What's Going on with the Open LLM Leaderboard?

garciasn · on June 23, 2023

From the article:

> We can see that for the same dataset, both absolute scores and model rankings (see the first figure) are very sensitive to the evaluation method we decide to use.

[...]

> Different models may fare differently when evaluated one way or another as we see above when the rankings change. To keep this as fair as possible, one may be tempted to select an implementation where the average score for all tested models is the highest so that we "unlock" as much capabilities as possible from the models. In our case, that would mean using the loglikelihood option of the original implementation. But as we saw above, using the loglikelihood is also giving some indications to the model in some way by restricting the scope of possible answers, and thus is helping the less powerful models maybe too much. Also Loglikelihood is easy to access for open-source models but is not always exposed for closed source API models.

---

My takeaway is that this space is evolving in near real-time and has so many variables during runtime that significant challenges need to be navigated to find a reliable, reproducible, and quality measurement harness that provides everyone solid footing from which to begin their own evaluations on how the various LLMs operate for their use cases.

I'm glad HF is offering the opportunity for the community to weigh in with their thoughts.

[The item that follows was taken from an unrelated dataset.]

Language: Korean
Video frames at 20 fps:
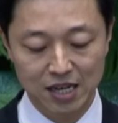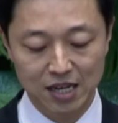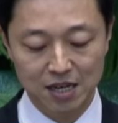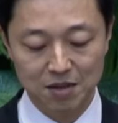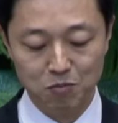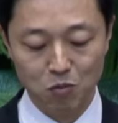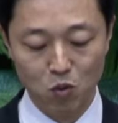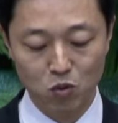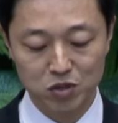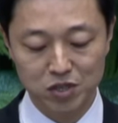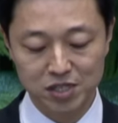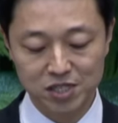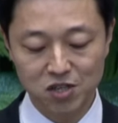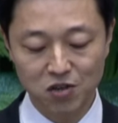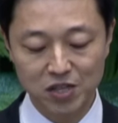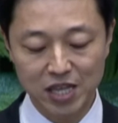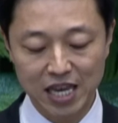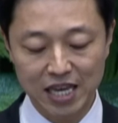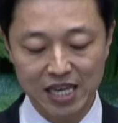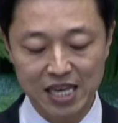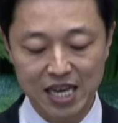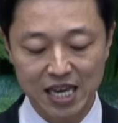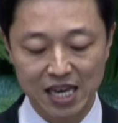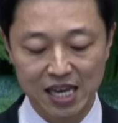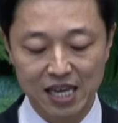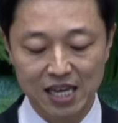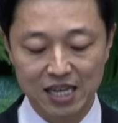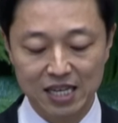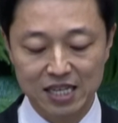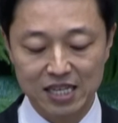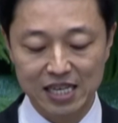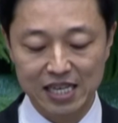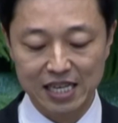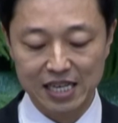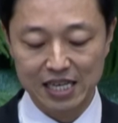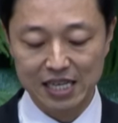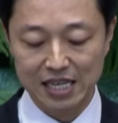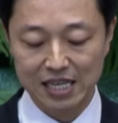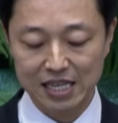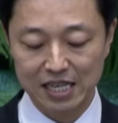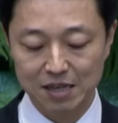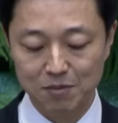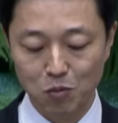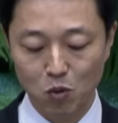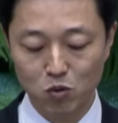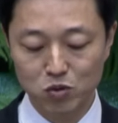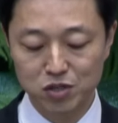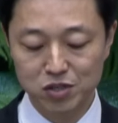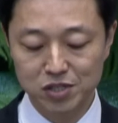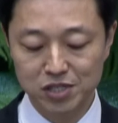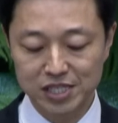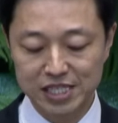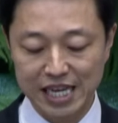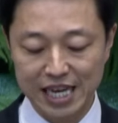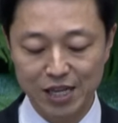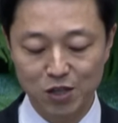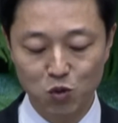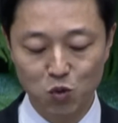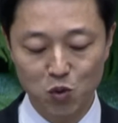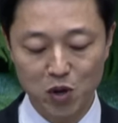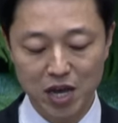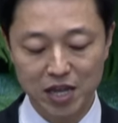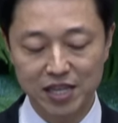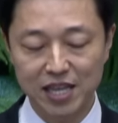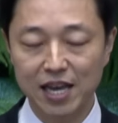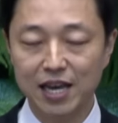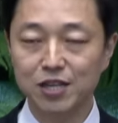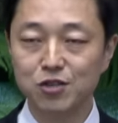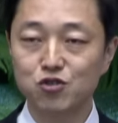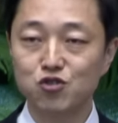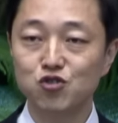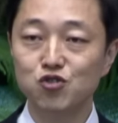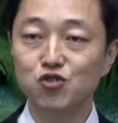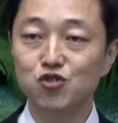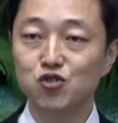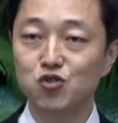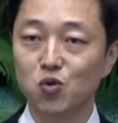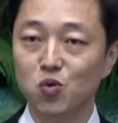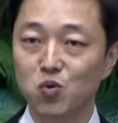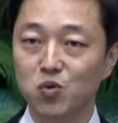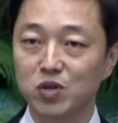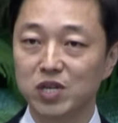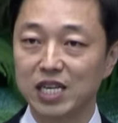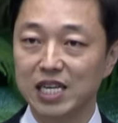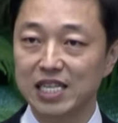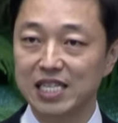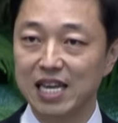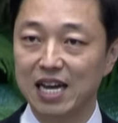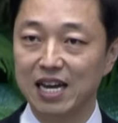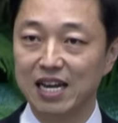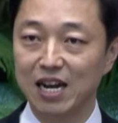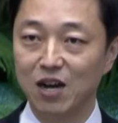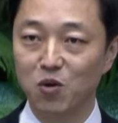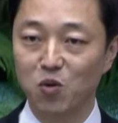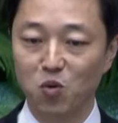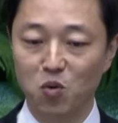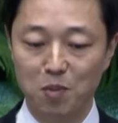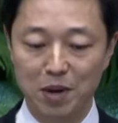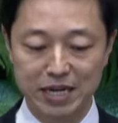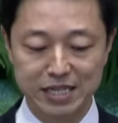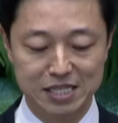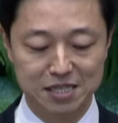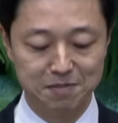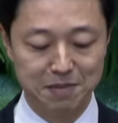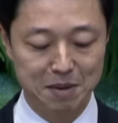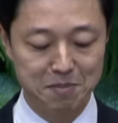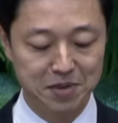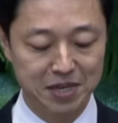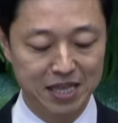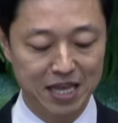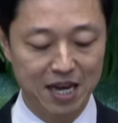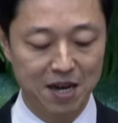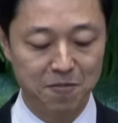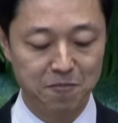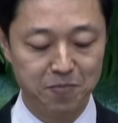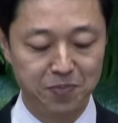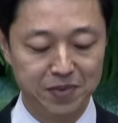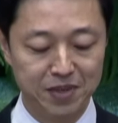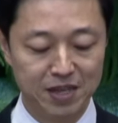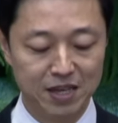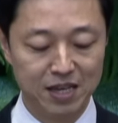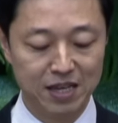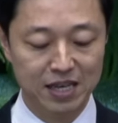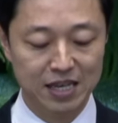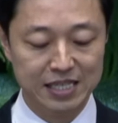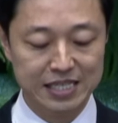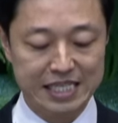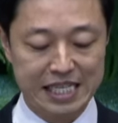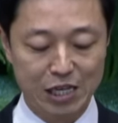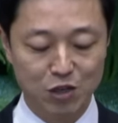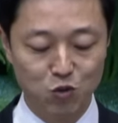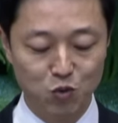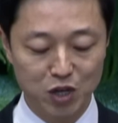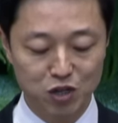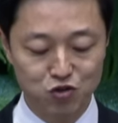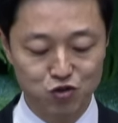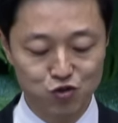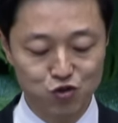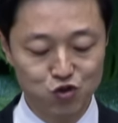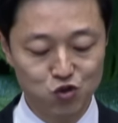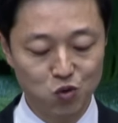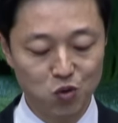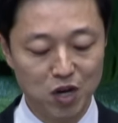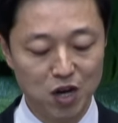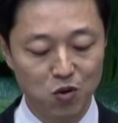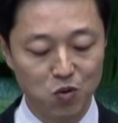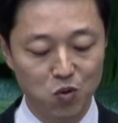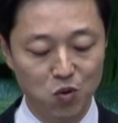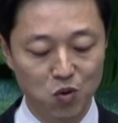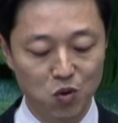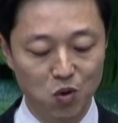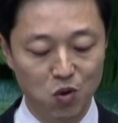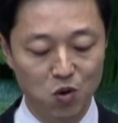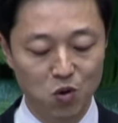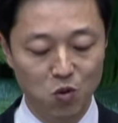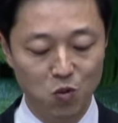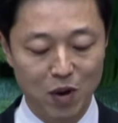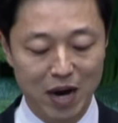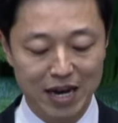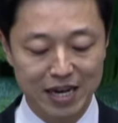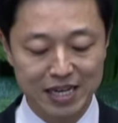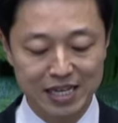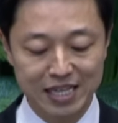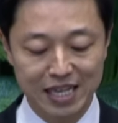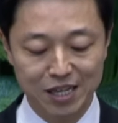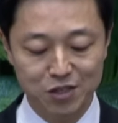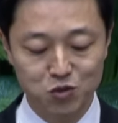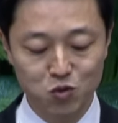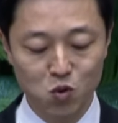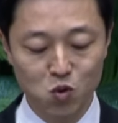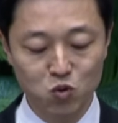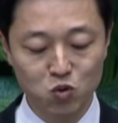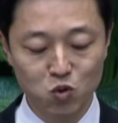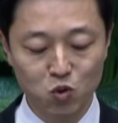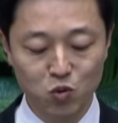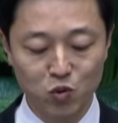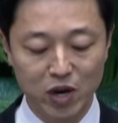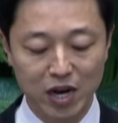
모든 선행이 이 모든 제도에 대한 순종이다라고 말씀합니다. 제도에 순종하고 왕이나 총독과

Being the LLM community is strong and learning fast, I am confident this is the best way to get to a solid place that provides the most meaningful results in the short term while building out long-term viability and success.

---

We are currently using the HF LLM Leaderboard only as a starting point to wade through the significant volume of available options and narrow it down to something manageable for us to optimize our work to meet our own internal metrics.

Kudos to the HF team for this solid breakdown and approach.

weinzierl · on June 23, 2023

Also from the article:

"A key takeaway lesson from our journey is that evaluations are strongly tied to their implementations–down to minute details such as prompts and tokenization."

In line with what you were saying about the HF LLM Leaderboard only be a starting point I wish it had more (selectable) columns with significant hyperparameters like the tokenization method or the context window size.

A way to group related models would also be nice.

I think that would make the Leaderboard even more useful than it is already.